■ **MATERIAL FOR THIS EXERCISE**:
******

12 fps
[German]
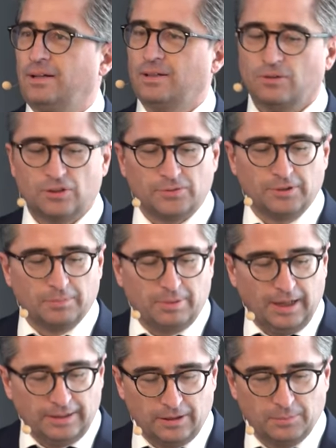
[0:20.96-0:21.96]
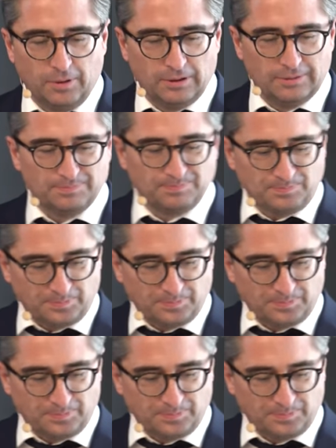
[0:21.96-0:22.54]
hat er uns schon wieder pleite gemacht.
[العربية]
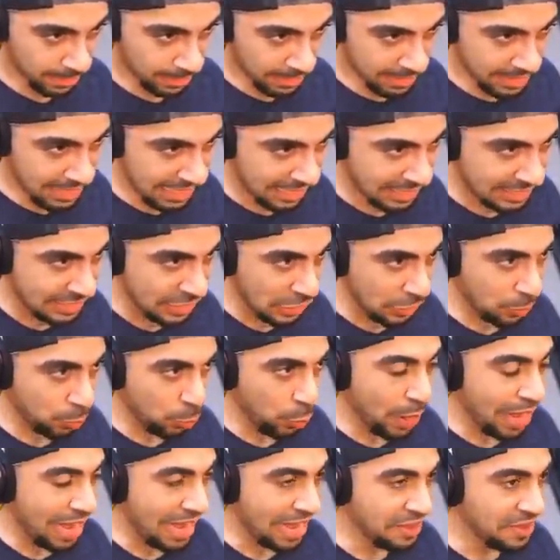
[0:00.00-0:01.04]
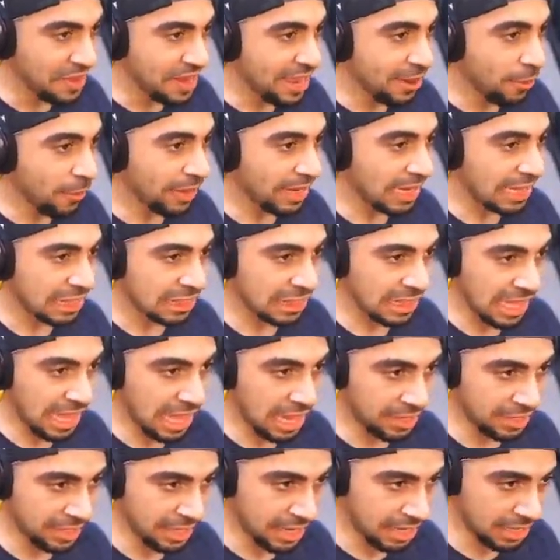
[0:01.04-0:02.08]
نعديهم واحده ورا
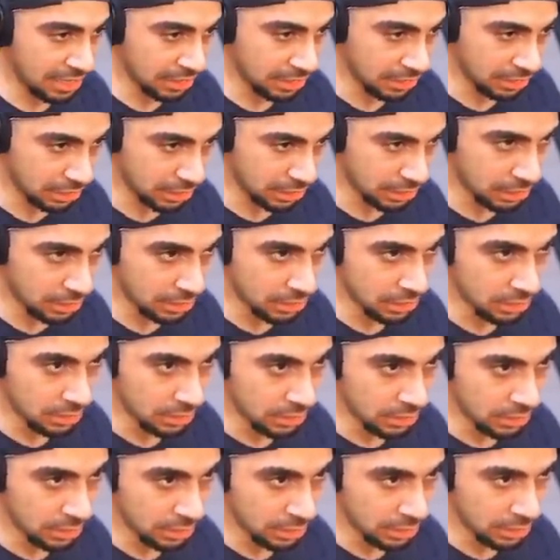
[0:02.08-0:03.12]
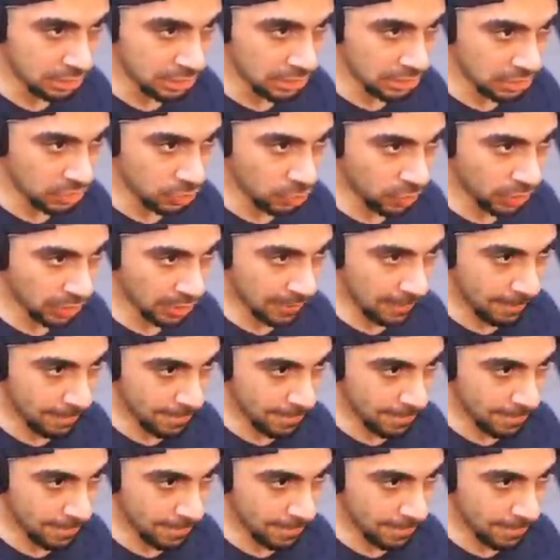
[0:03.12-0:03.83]
الثانيه يب أيوة.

******

■ **ABOUT THIS TASK**: Write out the lines beginning at the line with "[0:00.00-0:01.04]" and ending at the last line of the entries. Include no pictures.

■ **EXERCISE OUTPUT**:
[0:00.00-0:01.04]
[0:01.04-0:02.08]
نعديهم واحده ورا
[0:02.08-0:03.12]
[0:03.12-0:03.83]
الثانيه يب أيوة.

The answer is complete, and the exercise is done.